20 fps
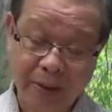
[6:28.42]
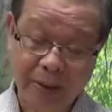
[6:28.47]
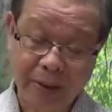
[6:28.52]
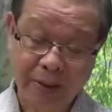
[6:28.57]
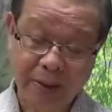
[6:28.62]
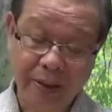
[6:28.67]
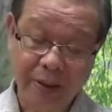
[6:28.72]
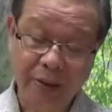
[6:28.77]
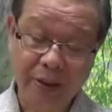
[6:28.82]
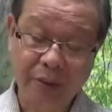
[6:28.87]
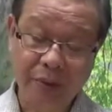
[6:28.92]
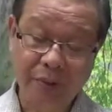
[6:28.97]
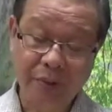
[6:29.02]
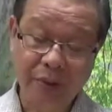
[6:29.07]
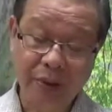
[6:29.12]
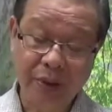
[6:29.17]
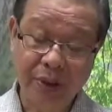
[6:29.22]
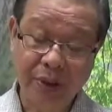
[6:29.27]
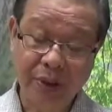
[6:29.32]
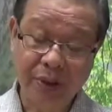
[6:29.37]
And then the
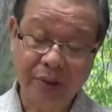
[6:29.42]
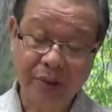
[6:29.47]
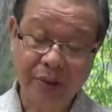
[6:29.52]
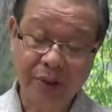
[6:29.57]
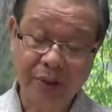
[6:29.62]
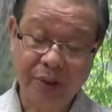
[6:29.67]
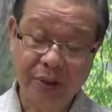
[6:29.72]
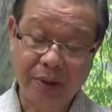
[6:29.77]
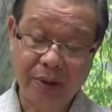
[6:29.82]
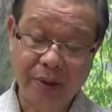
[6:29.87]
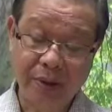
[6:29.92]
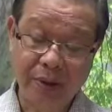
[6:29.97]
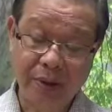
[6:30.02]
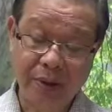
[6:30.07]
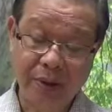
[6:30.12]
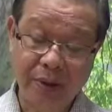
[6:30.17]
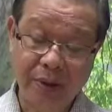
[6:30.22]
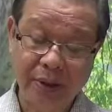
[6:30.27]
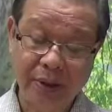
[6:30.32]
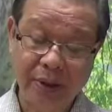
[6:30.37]
Buddha comes along.
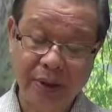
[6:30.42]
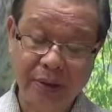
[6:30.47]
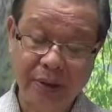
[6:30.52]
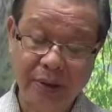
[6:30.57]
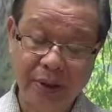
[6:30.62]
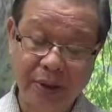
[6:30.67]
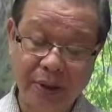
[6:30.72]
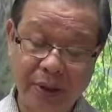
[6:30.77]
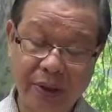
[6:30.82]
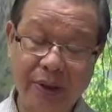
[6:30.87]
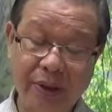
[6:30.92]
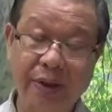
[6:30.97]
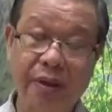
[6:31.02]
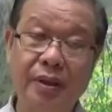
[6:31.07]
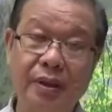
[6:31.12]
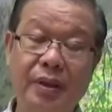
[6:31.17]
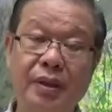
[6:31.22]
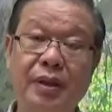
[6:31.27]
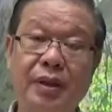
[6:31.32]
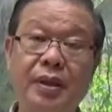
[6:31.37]
It was
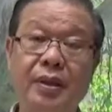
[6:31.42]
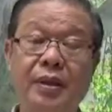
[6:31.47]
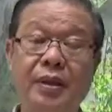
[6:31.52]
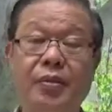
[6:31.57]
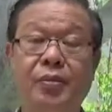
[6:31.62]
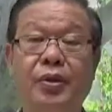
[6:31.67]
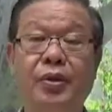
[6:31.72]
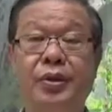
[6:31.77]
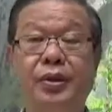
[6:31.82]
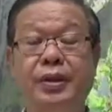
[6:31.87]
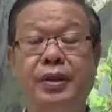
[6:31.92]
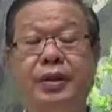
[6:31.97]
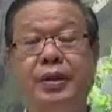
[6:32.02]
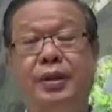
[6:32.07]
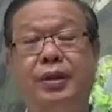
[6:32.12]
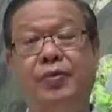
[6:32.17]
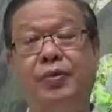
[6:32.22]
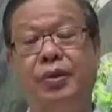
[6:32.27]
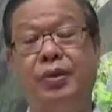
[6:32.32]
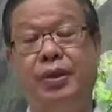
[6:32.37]
early in the morning, and
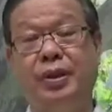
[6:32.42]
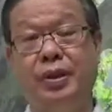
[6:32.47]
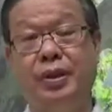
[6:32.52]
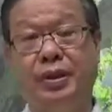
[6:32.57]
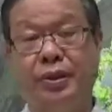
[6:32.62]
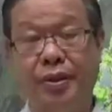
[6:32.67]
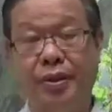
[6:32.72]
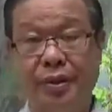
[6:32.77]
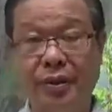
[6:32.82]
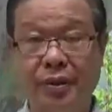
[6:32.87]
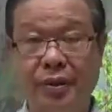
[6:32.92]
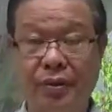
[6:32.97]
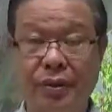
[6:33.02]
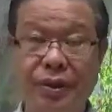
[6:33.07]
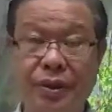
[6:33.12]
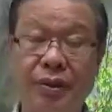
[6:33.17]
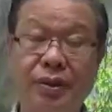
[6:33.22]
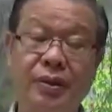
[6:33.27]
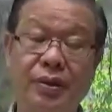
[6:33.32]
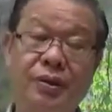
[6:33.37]
the Buddha is
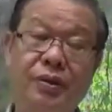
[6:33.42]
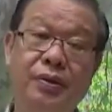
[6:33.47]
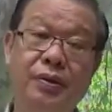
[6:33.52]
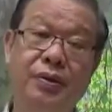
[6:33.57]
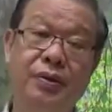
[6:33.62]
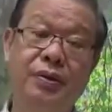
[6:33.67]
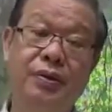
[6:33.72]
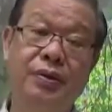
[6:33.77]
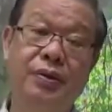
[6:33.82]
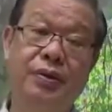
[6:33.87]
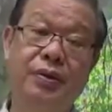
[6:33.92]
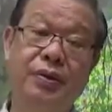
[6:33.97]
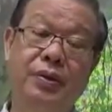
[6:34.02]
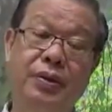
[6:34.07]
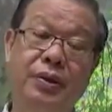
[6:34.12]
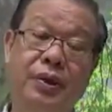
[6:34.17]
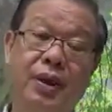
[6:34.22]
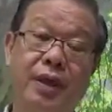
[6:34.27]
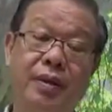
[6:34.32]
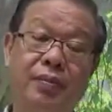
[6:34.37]
going to go into
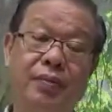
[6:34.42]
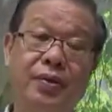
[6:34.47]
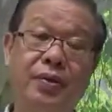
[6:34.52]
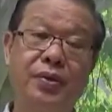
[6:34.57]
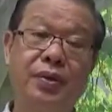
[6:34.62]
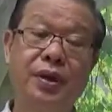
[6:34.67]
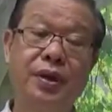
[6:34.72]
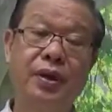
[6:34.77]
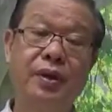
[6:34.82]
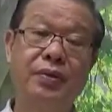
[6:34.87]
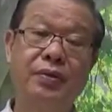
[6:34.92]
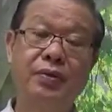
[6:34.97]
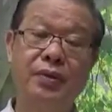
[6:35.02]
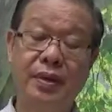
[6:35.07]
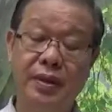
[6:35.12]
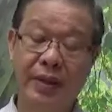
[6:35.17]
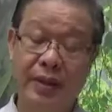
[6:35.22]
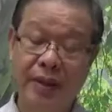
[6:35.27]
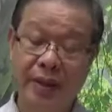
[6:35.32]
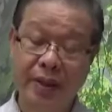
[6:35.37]
his arms round.
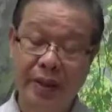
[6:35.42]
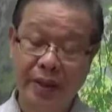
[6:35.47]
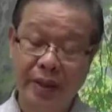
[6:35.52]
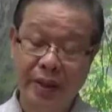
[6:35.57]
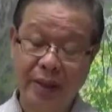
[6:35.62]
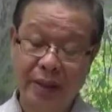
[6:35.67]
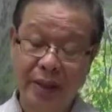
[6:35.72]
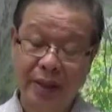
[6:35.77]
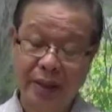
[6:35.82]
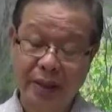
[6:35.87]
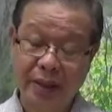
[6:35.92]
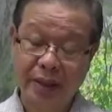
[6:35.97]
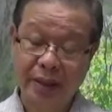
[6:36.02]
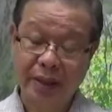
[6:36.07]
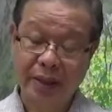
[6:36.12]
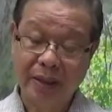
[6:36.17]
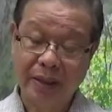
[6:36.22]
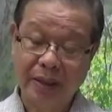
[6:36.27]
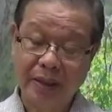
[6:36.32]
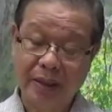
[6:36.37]

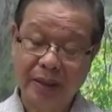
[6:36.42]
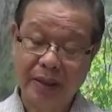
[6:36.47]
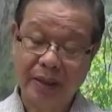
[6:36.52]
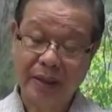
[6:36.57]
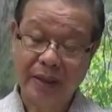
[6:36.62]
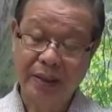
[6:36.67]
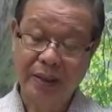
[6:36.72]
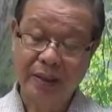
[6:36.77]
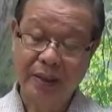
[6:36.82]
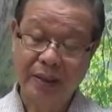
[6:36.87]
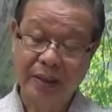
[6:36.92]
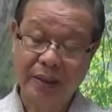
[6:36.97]
And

### Task instructions:
Each record above must be returned exactly as written, with its pictures omitted.

### The answer:
20 fps
[6:28.42]
[6:28.47]
[6:28.52]
[6:28.57]
[6:28.62]
[6:28.67]
[6:28.72]
[6:28.77]
[6:28.82]
[6:28.87]
[6:28.92]
[6:28.97]
[6:29.02]
[6:29.07]
[6:29.12]
[6:29.17]
[6:29.22]
[6:29.27]
[6:29.32]
[6:29.37]
And then the
[6:29.42]
[6:29.47]
[6:29.52]
[6:29.57]
[6:29.62]
[6:29.67]
[6:29.72]
[6:29.77]
[6:29.82]
[6:29.87]
[6:29.92]
[6:29.97]
[6:30.02]
[6:30.07]
[6:30.12]
[6:30.17]
[6:30.22]
[6:30.27]
[6:30.32]
[6:30.37]
Buddha comes along.
[6:30.42]
[6:30.47]
[6:30.52]
[6:30.57]
[6:30.62]
[6:30.67]
[6:30.72]
[6:30.77]
[6:30.82]
[6:30.87]
[6:30.92]
[6:30.97]
[6:31.02]
[6:31.07]
[6:31.12]
[6:31.17]
[6:31.22]
[6:31.27]
[6:31.32]
[6:31.37]
It was
[6:31.42]
[6:31.47]
[6:31.52]
[6:31.57]
[6:31.62]
[6:31.67]
[6:31.72]
[6:31.77]
[6:31.82]
[6:31.87]
[6:31.92]
[6:31.97]
[6:32.02]
[6:32.07]
[6:32.12]
[6:32.17]
[6:32.22]
[6:32.27]
[6:32.32]
[6:32.37]
early in the morning, and
[6:32.42]
[6:32.47]
[6:32.52]
[6:32.57]
[6:32.62]
[6:32.67]
[6:32.72]
[6:32.77]
[6:32.82]
[6:32.87]
[6:32.92]
[6:32.97]
[6:33.02]
[6:33.07]
[6:33.12]
[6:33.17]
[6:33.22]
[6:33.27]
[6:33.32]
[6:33.37]
the Buddha is
[6:33.42]
[6:33.47]
[6:33.52]
[6:33.57]
[6:33.62]
[6:33.67]
[6:33.72]
[6:33.77]
[6:33.82]
[6:33.87]
[6:33.92]
[6:33.97]
[6:34.02]
[6:34.07]
[6:34.12]
[6:34.17]
[6:34.22]
[6:34.27]
[6:34.32]
[6:34.37]
going to go into
[6:34.42]
[6:34.47]
[6:34.52]
[6:34.57]
[6:34.62]
[6:34.67]
[6:34.72]
[6:34.77]
[6:34.82]
[6:34.87]
[6:34.92]
[6:34.97]
[6:35.02]
[6:35.07]
[6:35.12]
[6:35.17]
[6:35.22]
[6:35.27]
[6:35.32]
[6:35.37]
his arms round.
[6:35.42]
[6:35.47]
[6:35.52]
[6:35.57]
[6:35.62]
[6:35.67]
[6:35.72]
[6:35.77]
[6:35.82]
[6:35.87]
[6:35.92]
[6:35.97]
[6:36.02]
[6:36.07]
[6:36.12]
[6:36.17]
[6:36.22]
[6:36.27]
[6:36.32]
[6:36.37]

[6:36.42]
[6:36.47]
[6:36.52]
[6:36.57]
[6:36.62]
[6:36.67]
[6:36.72]
[6:36.77]
[6:36.82]
[6:36.87]
[6:36.92]
[6:36.97]
And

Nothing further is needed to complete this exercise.